| WHAT THIS TASK INVOLVES |
Copy the records below exactly, leaving out every picture.

[Saved data entries]
^^^^
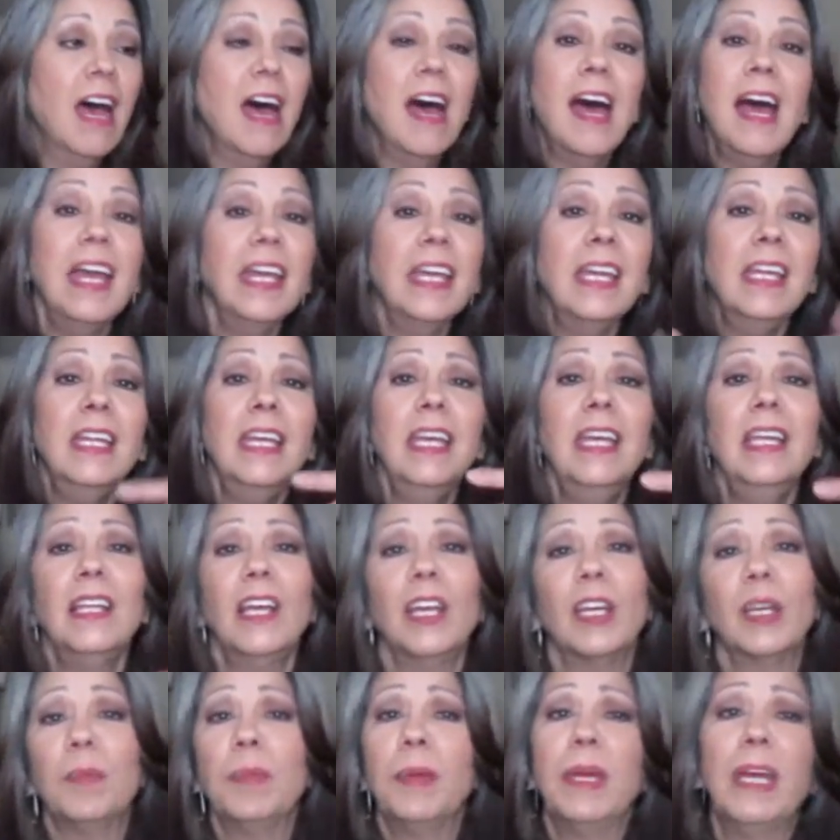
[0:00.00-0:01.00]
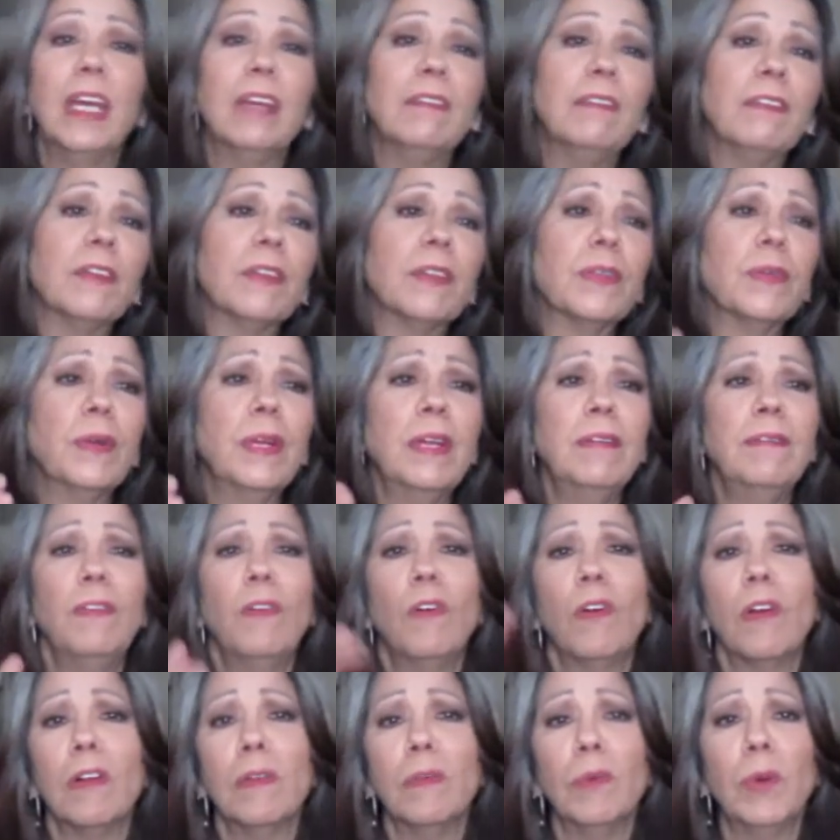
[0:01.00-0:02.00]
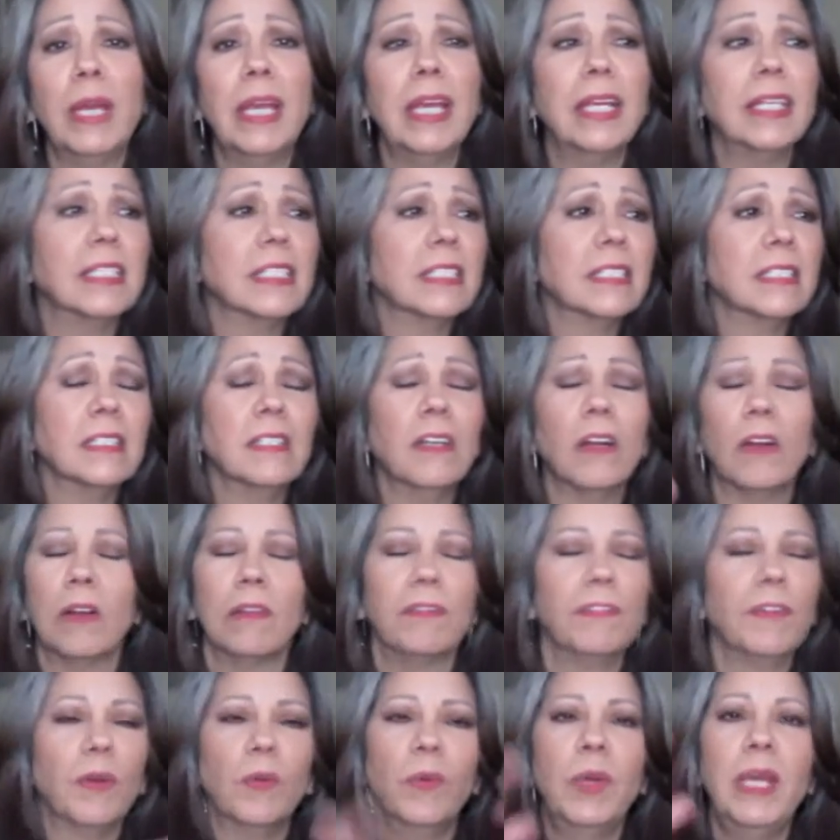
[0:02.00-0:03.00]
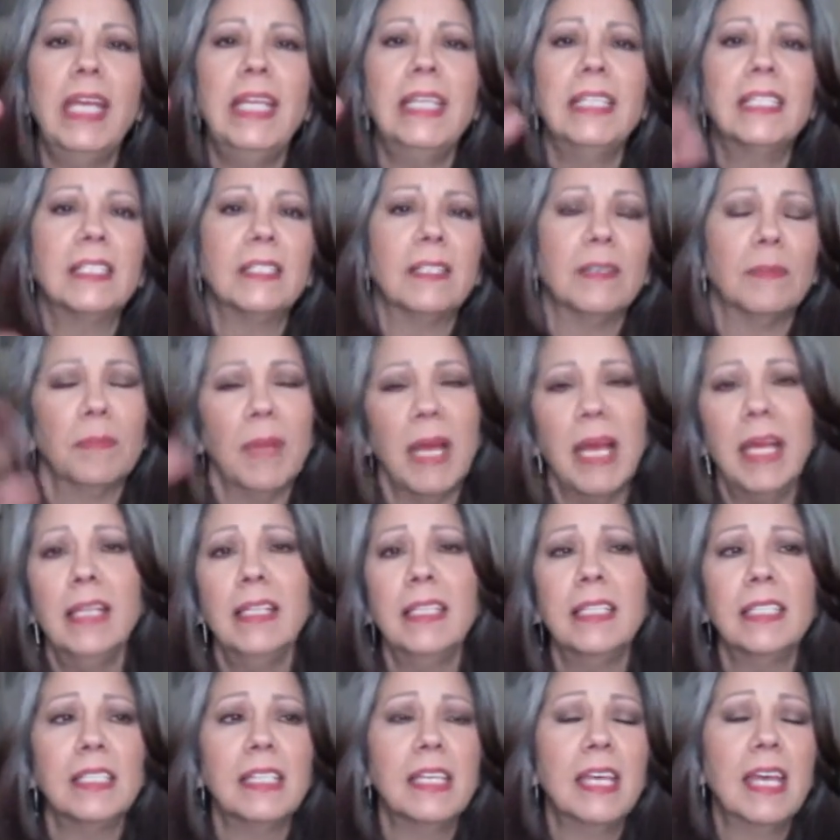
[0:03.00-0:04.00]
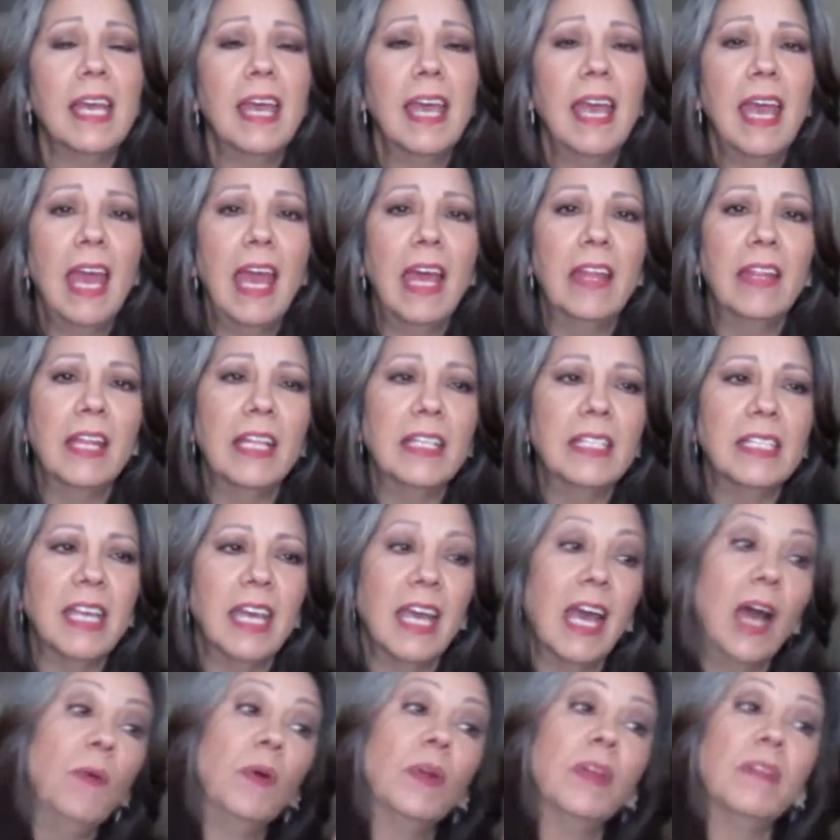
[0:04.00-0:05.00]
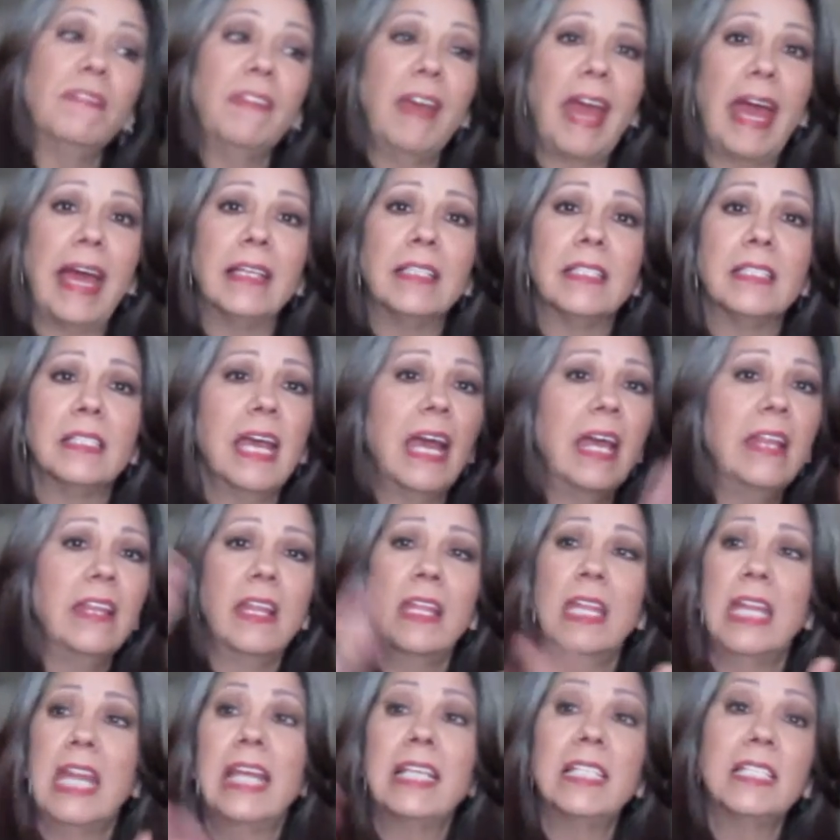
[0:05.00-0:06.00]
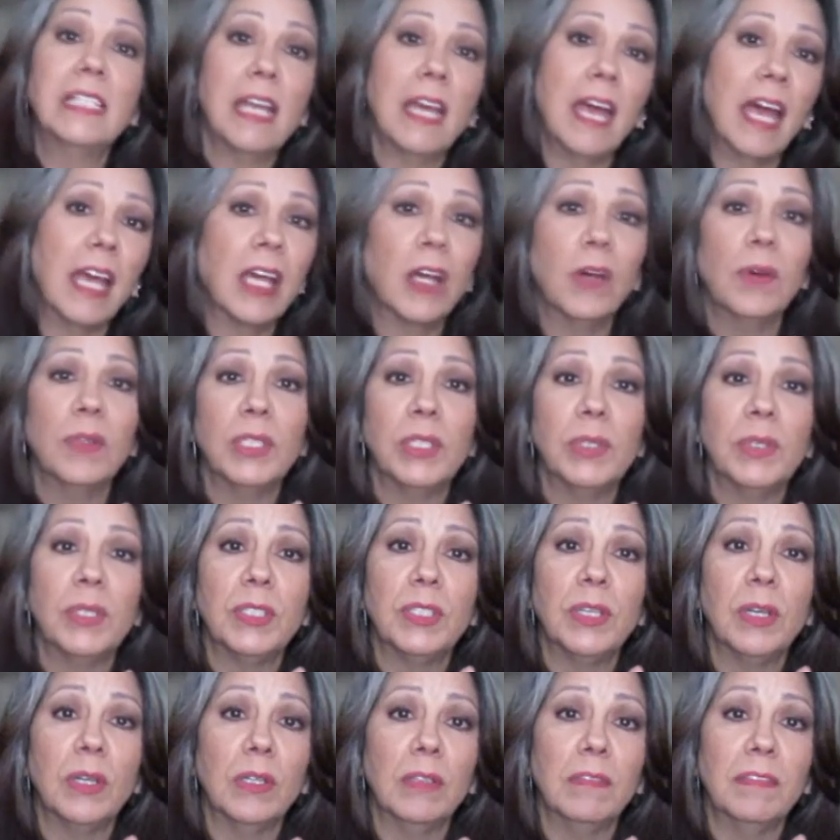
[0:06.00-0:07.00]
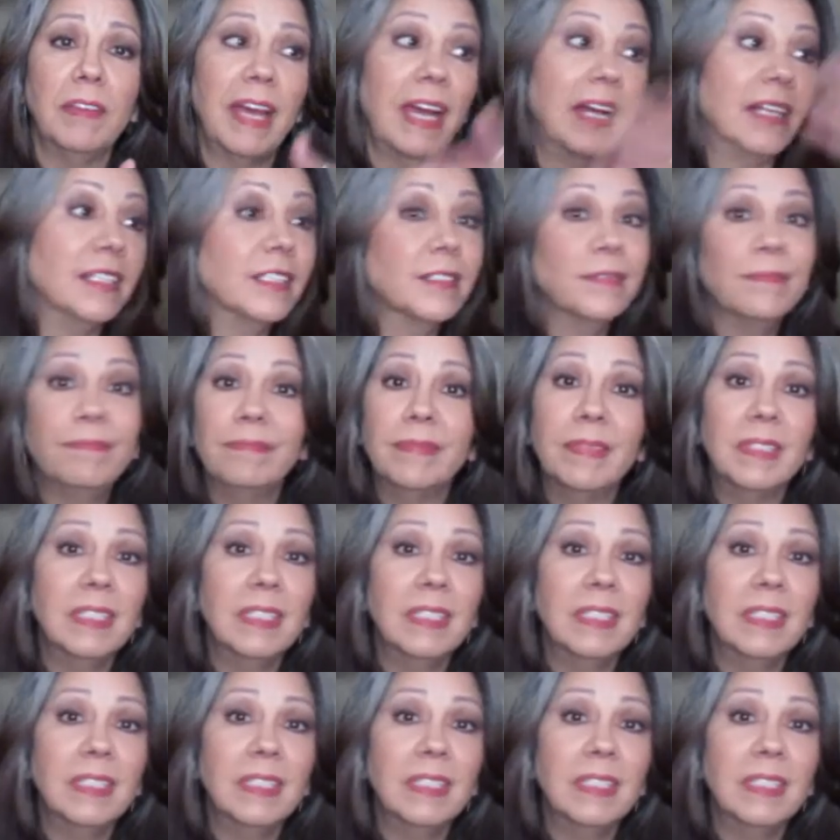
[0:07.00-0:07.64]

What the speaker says: I can eat like a pig for 3-4 weeks, or for weeks or months, and then say, I want to fast. And then the next day, I go into a total fast.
^^^^
| TASK OUTPUT |
[0:00.00-0:01.00]
[0:01.00-0:02.00]
[0:02.00-0:03.00]
[0:03.00-0:04.00]
[0:04.00-0:05.00]
[0:05.00-0:06.00]
[0:06.00-0:07.00]
[0:07.00-0:07.64]

What the speaker says: I can eat like a pig for 3-4 weeks, or for weeks or months, and then say, I want to fast. And then the next day, I go into a total fast.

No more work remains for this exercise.